## Exercise objective:
Reproduce the data below in full and to the letter, images excepted.
•••••
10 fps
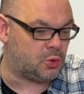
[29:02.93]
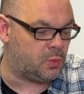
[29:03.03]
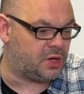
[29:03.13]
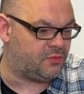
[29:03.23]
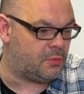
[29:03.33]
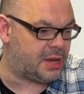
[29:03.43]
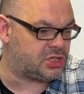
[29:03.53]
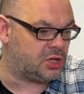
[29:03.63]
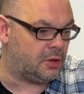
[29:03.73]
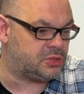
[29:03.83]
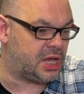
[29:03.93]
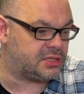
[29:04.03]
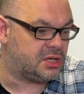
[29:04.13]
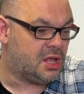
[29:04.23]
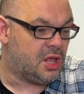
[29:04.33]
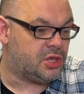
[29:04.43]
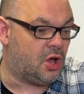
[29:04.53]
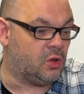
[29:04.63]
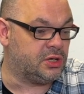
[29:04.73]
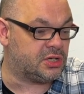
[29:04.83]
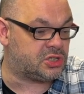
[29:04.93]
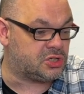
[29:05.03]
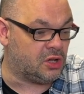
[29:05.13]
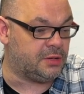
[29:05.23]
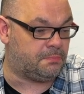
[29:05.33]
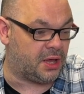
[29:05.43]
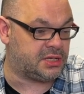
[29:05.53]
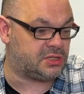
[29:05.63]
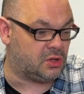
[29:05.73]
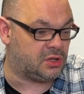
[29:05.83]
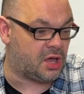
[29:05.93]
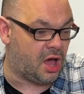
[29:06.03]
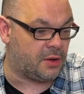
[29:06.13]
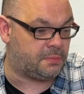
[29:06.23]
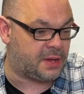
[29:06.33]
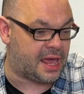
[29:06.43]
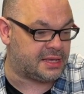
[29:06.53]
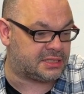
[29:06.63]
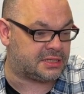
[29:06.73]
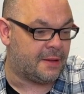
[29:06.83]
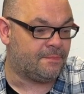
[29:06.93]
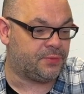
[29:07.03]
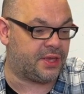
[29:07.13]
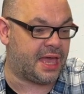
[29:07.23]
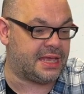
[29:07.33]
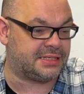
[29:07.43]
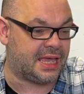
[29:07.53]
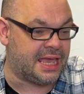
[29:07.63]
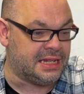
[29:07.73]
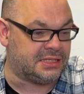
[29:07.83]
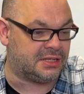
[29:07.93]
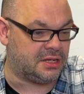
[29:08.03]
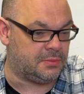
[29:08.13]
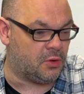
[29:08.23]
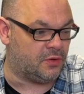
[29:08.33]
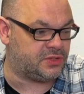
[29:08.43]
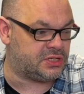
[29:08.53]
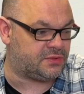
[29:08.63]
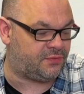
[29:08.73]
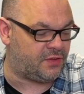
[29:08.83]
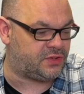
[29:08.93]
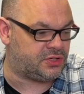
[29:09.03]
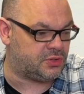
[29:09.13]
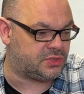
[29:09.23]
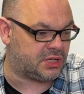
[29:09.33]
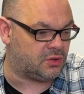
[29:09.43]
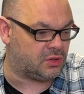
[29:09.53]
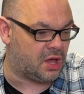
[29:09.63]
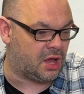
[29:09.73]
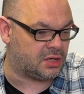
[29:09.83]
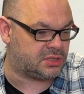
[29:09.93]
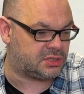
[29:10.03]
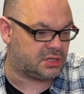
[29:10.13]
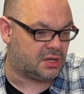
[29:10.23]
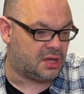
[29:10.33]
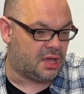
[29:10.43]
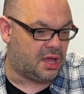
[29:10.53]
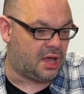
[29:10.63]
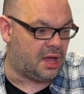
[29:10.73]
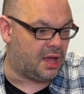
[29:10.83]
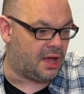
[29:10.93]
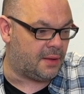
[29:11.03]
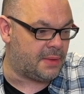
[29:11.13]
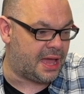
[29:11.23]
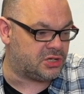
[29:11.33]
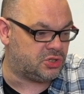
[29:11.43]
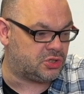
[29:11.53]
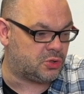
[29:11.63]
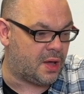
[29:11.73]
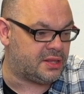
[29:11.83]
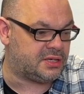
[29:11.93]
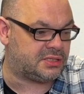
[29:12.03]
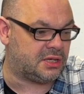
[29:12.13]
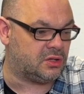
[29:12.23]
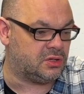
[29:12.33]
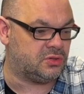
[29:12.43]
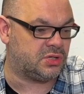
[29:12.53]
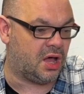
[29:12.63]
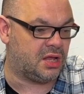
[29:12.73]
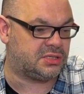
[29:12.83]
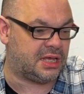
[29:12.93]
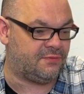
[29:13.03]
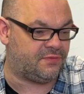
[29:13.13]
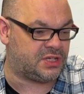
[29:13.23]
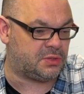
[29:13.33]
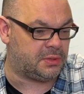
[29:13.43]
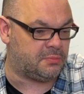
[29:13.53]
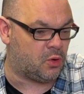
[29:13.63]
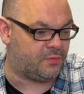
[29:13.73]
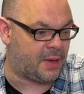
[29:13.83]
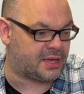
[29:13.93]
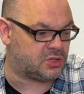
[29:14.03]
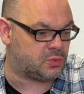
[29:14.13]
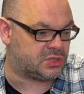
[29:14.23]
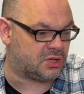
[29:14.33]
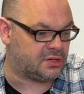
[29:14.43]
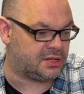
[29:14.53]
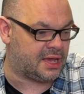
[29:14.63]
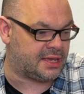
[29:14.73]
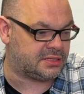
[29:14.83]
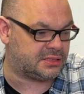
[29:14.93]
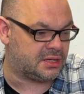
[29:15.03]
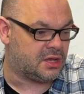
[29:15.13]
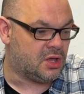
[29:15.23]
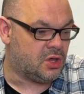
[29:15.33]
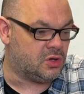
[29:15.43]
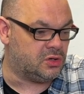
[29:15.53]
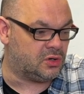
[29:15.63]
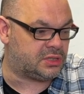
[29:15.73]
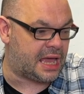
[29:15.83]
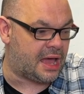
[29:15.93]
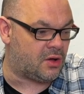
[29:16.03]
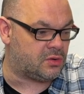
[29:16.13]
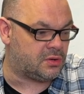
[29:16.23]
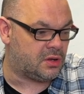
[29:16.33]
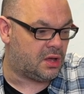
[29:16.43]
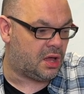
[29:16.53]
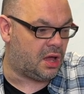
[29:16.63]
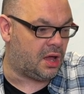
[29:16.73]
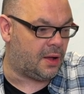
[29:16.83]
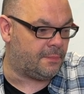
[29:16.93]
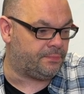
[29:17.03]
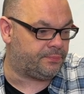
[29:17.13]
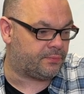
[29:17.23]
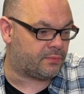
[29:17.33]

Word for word: wonderful magical object. You're holding a solid bicycle card case the case instantly morphs into 52 single cards. Um, as you square these single loose cards, they visibly morph back into a solid case. You look down um,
•••••
## Exercise result:
10 fps
[29:02.93]
[29:03.03]
[29:03.13]
[29:03.23]
[29:03.33]
[29:03.43]
[29:03.53]
[29:03.63]
[29:03.73]
[29:03.83]
[29:03.93]
[29:04.03]
[29:04.13]
[29:04.23]
[29:04.33]
[29:04.43]
[29:04.53]
[29:04.63]
[29:04.73]
[29:04.83]
[29:04.93]
[29:05.03]
[29:05.13]
[29:05.23]
[29:05.33]
[29:05.43]
[29:05.53]
[29:05.63]
[29:05.73]
[29:05.83]
[29:05.93]
[29:06.03]
[29:06.13]
[29:06.23]
[29:06.33]
[29:06.43]
[29:06.53]
[29:06.63]
[29:06.73]
[29:06.83]
[29:06.93]
[29:07.03]
[29:07.13]
[29:07.23]
[29:07.33]
[29:07.43]
[29:07.53]
[29:07.63]
[29:07.73]
[29:07.83]
[29:07.93]
[29:08.03]
[29:08.13]
[29:08.23]
[29:08.33]
[29:08.43]
[29:08.53]
[29:08.63]
[29:08.73]
[29:08.83]
[29:08.93]
[29:09.03]
[29:09.13]
[29:09.23]
[29:09.33]
[29:09.43]
[29:09.53]
[29:09.63]
[29:09.73]
[29:09.83]
[29:09.93]
[29:10.03]
[29:10.13]
[29:10.23]
[29:10.33]
[29:10.43]
[29:10.53]
[29:10.63]
[29:10.73]
[29:10.83]
[29:10.93]
[29:11.03]
[29:11.13]
[29:11.23]
[29:11.33]
[29:11.43]
[29:11.53]
[29:11.63]
[29:11.73]
[29:11.83]
[29:11.93]
[29:12.03]
[29:12.13]
[29:12.23]
[29:12.33]
[29:12.43]
[29:12.53]
[29:12.63]
[29:12.73]
[29:12.83]
[29:12.93]
[29:13.03]
[29:13.13]
[29:13.23]
[29:13.33]
[29:13.43]
[29:13.53]
[29:13.63]
[29:13.73]
[29:13.83]
[29:13.93]
[29:14.03]
[29:14.13]
[29:14.23]
[29:14.33]
[29:14.43]
[29:14.53]
[29:14.63]
[29:14.73]
[29:14.83]
[29:14.93]
[29:15.03]
[29:15.13]
[29:15.23]
[29:15.33]
[29:15.43]
[29:15.53]
[29:15.63]
[29:15.73]
[29:15.83]
[29:15.93]
[29:16.03]
[29:16.13]
[29:16.23]
[29:16.33]
[29:16.43]
[29:16.53]
[29:16.63]
[29:16.73]
[29:16.83]
[29:16.93]
[29:17.03]
[29:17.13]
[29:17.23]
[29:17.33]

Word for word: wonderful magical object. You're holding a solid bicycle card case the case instantly morphs into 52 single cards. Um, as you square these single loose cards, they visibly morph back into a solid case. You look down um,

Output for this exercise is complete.